As the CY2024 audit season wraps up, the Centers for Medicare and Medicaid Services (CMS) has been publishing both draft and final reports for those selected for program audits. We are seeing a mix of enduring issues and some fresh concerns in the Part D audit areas.
Formulary Administration (FA) Highlights:
- Insulin and Glucagon-like peptide-1 (GLP1) Agonists: CMS has expanded their scrutiny to include more cases involving insulin products and GLP1s. CMS is particularly focused on the appropriateness of rejections. Auditors are reviewing historical claims, paid claim outcomes (including $35 out-of-pocket costs for covered insulins), and any coverage determinations on file.
- Enrollment and Eligibility: CMS increased emphasis on enrollment and eligibility rejections, with CMS delving into MARx data to ensure that claims adjudication considers member-specific information.
- Medically Accepted Indication (MAI): Audits have scrutinized the use of ICD-10 codes to confirm that medications are used for their medically accepted indications during claim adjudication or coverage determination reviews.
Long-standing issues also persist in the areas of transitions, prior authorizations, and protected class drugs:
- Transition Benefits: Auditors found failures in setting up new beneficiaries for transition benefits and in providing transition fills when a medication is used for an MAI.
- Prior Authorizations: Issues include prior authorizations that are more restrictive than CMS formularies, or those that are improperly broad or narrow, leading to inappropriate medication inclusion or exclusion.
- Protected Class Drugs: Inappropriate rejections involving prior authorizations (PA) or step therapy (ST) restrictions for new beneficiaries (PA/ST Type 2) were noted.
Coverage Determinations, Appeals, and Grievances (CDAG) Trends:
- Misclassification: There were instances of redeterminations misclassified as coverage determinations, often due to the increased use of electronic prior authorizations following an initial denial.
- GLP1s: CMS was particularly attentive to the appropriateness of diagnoses in both approved and denied cases involving GLP1s that have cardiac indications, like Wegovy™.
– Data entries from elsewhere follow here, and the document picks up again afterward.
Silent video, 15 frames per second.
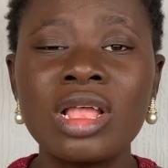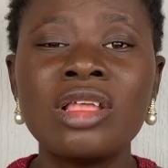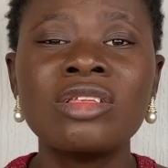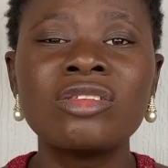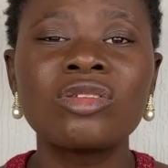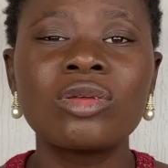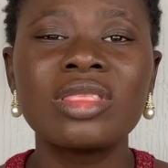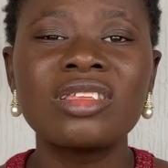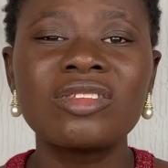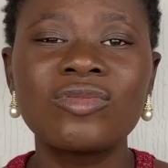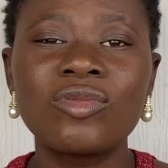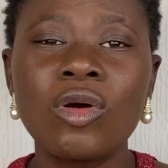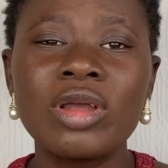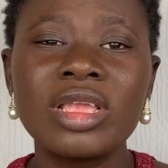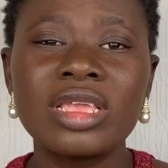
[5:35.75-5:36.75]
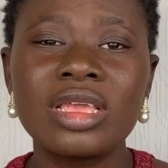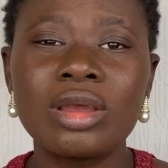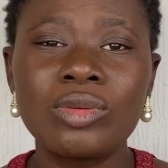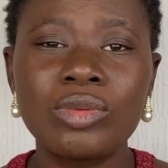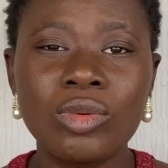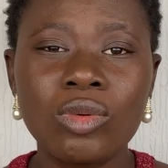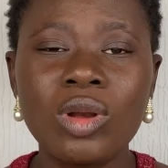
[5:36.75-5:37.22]
So this 4-year
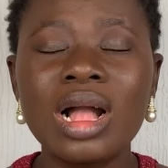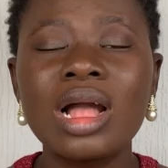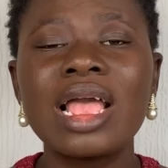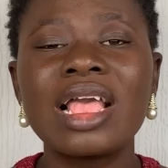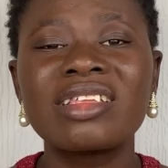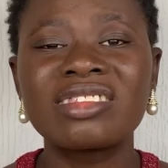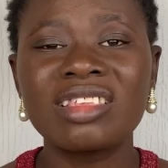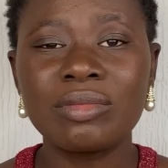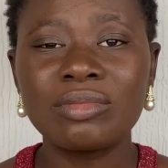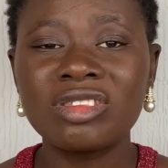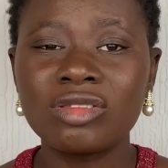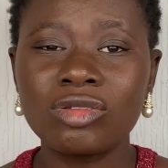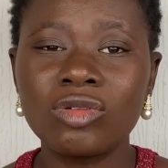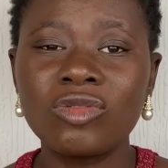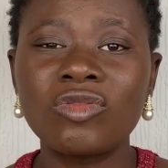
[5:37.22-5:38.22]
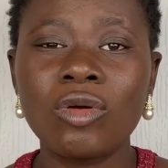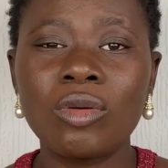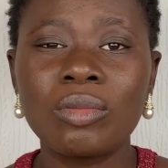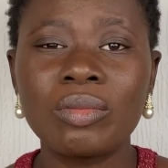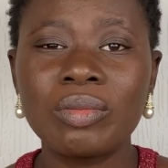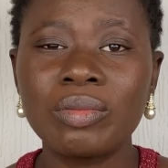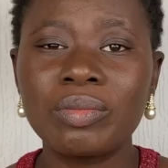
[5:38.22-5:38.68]
rule exempts you
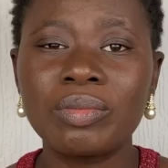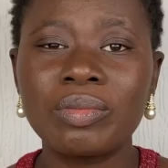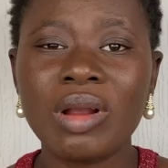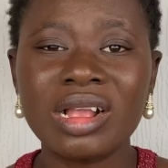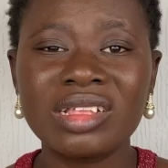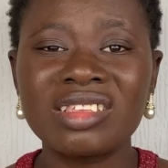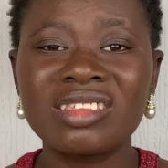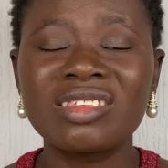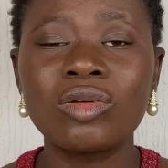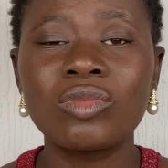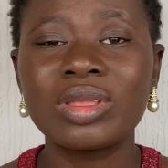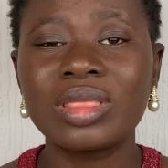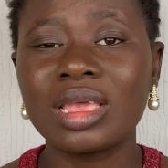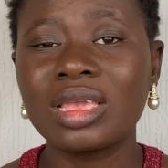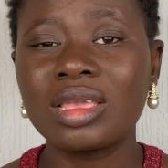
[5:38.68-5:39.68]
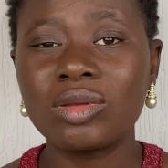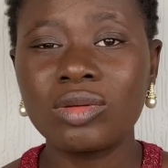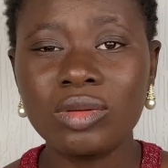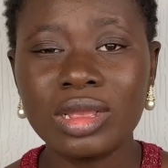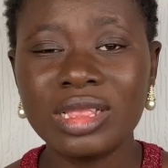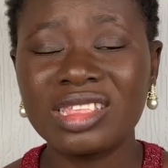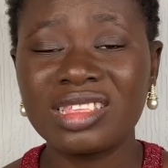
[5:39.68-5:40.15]
from practicing with a
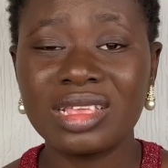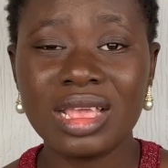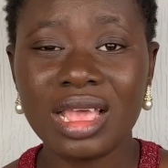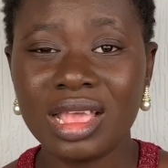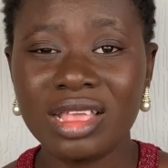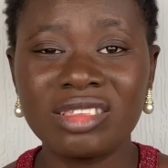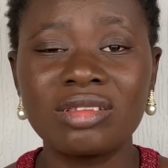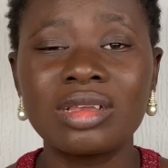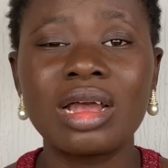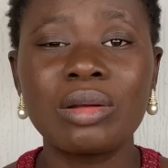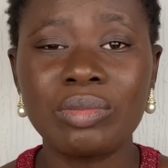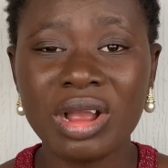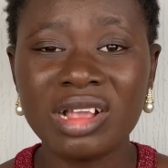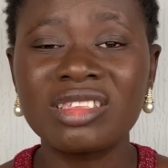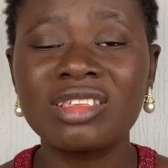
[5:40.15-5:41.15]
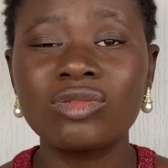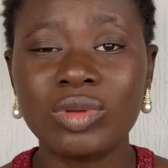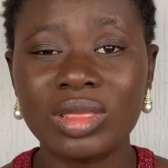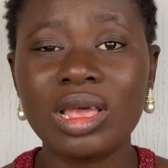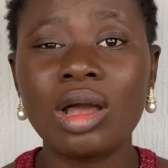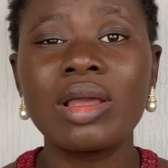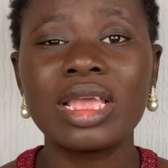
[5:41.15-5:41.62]
QTS. You can practice
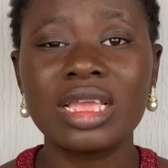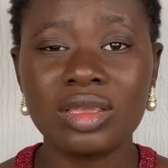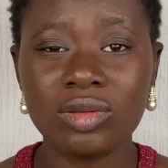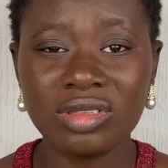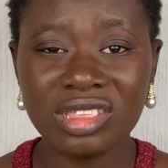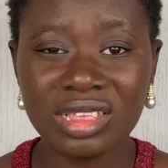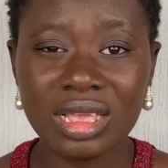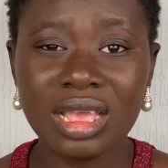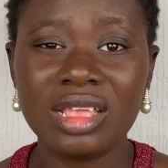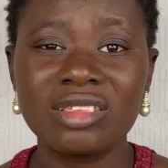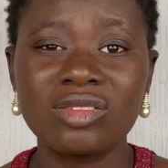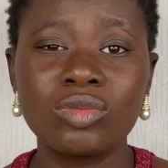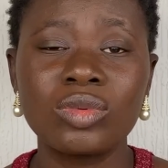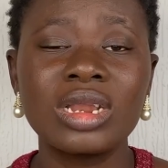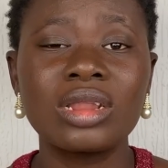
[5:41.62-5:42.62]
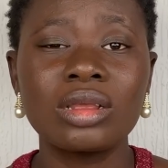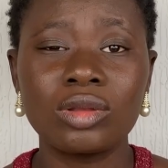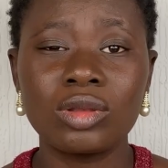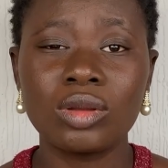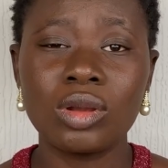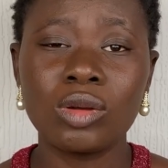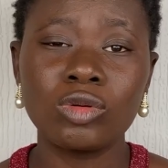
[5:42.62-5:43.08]
without a QTS
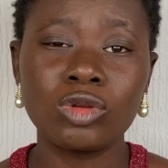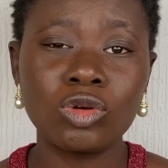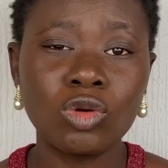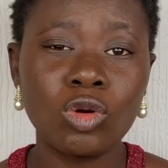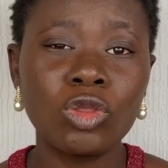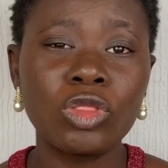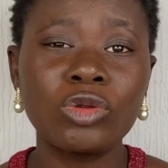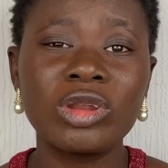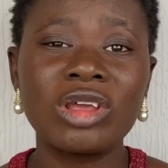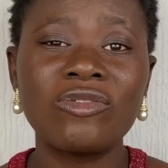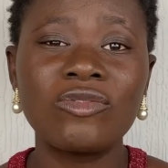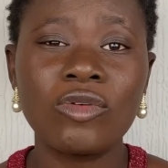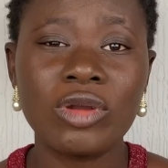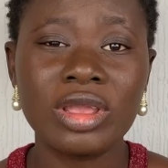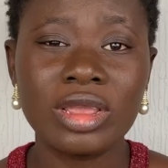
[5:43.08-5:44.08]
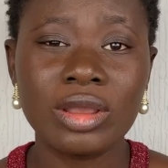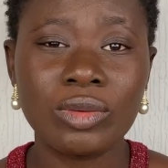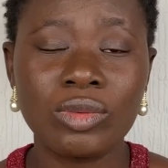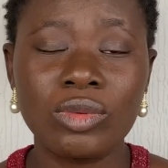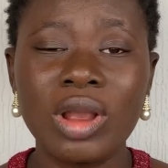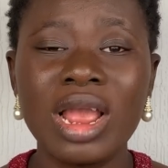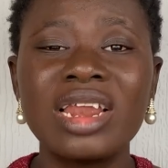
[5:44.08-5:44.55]
when we go through the 4-year
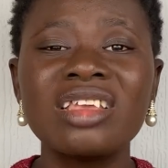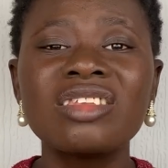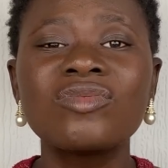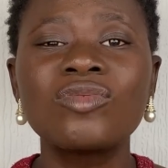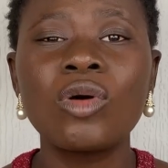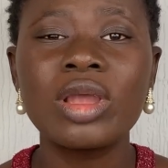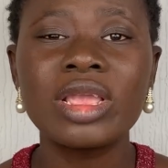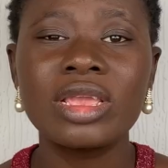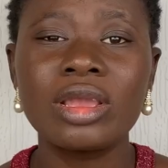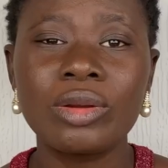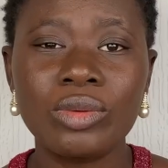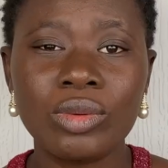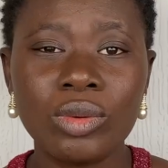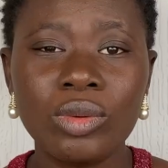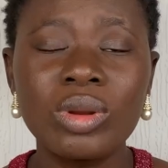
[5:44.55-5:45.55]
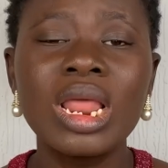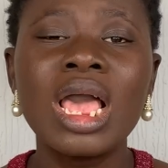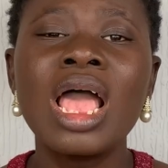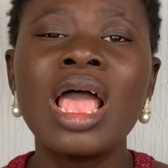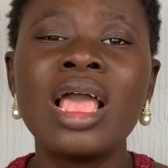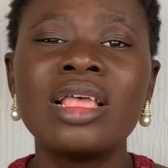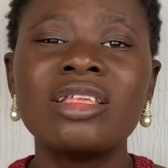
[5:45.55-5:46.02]
rule. And this 4-year rule
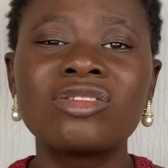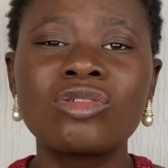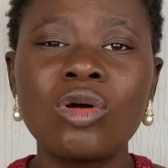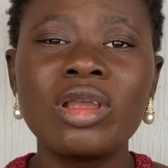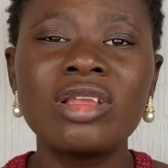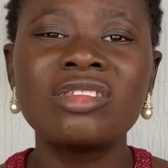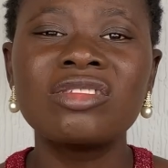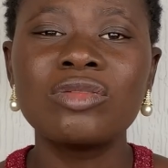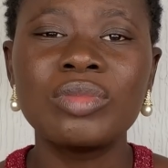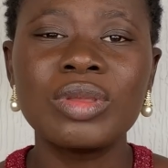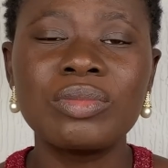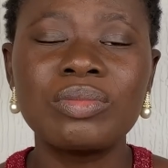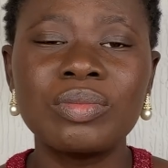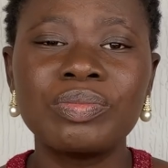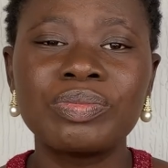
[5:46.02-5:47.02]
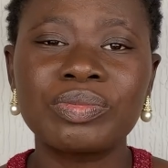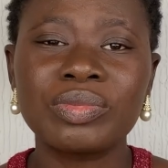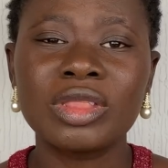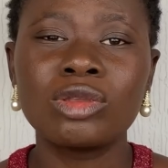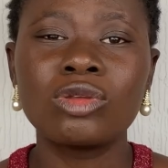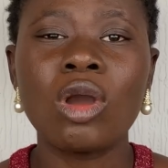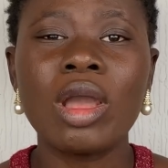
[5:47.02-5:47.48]
is going to be
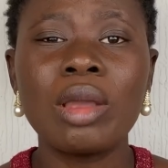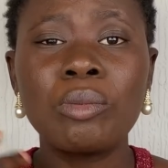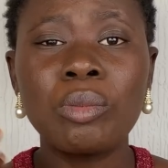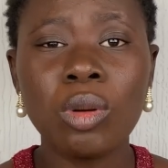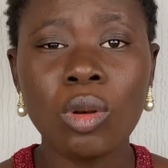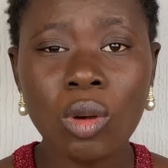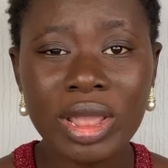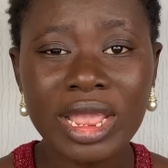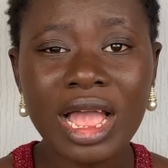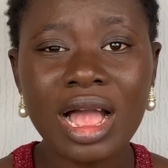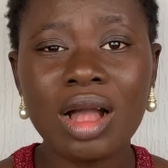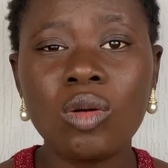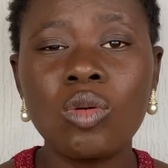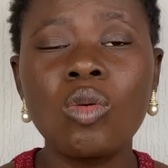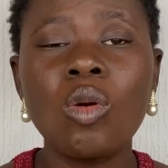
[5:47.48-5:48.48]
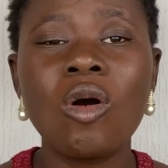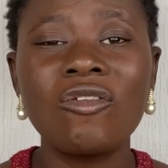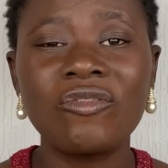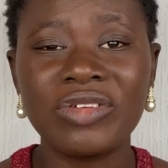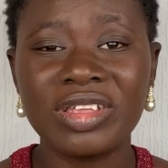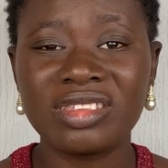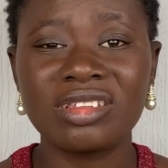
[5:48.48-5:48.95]
your employer who
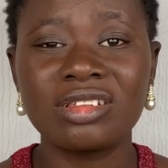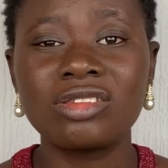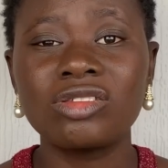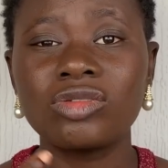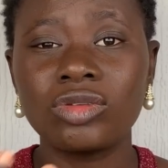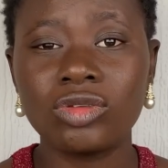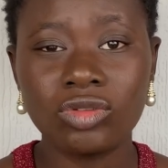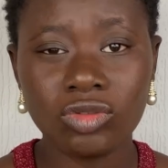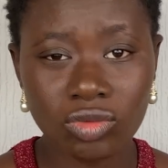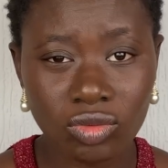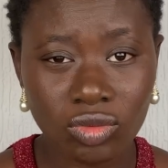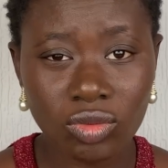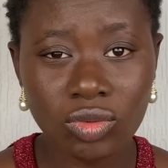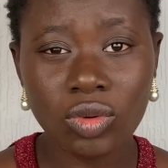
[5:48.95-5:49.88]
offers it to you.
- Case Review Consistency: This season saw a focus on the consistency of case reviewers. CMS verified that decisions at the CD level (pharmacist for denials) and RD level involved the appropriate individuals, including Medical Directors when the CD was denied for lack of medical necessity.
- New Start Utilization: There was an uptick in new start prior authorization cases. CMS focused on confirming that members were new to therapy with no prior claims or authorizations for the medication.
Longstanding findings continue to surface:
- Request Classification: Misclassifying coverage determinations/redeterminations as grievances remains a recurring issue.
- Clinical Rationale and Notifications: CMS continues to emphasize full clinical reviews, including outreach attempts, and the appropriateness of dismissal reasons and appeal language.
- Coordination of Requests: Part B versus Part D cases were frequently reviewed. CMS ensured that for MAPD plans, if a Part D denial occurred, enrollees could access the Part B review process without the need for resubmission.
By prioritizing thorough oversight, performing consistent monitoring activities, and adopting best practices observed in program audits, sponsors can ensure they remain compliant and continue to deliver high-quality care to their beneficiaries.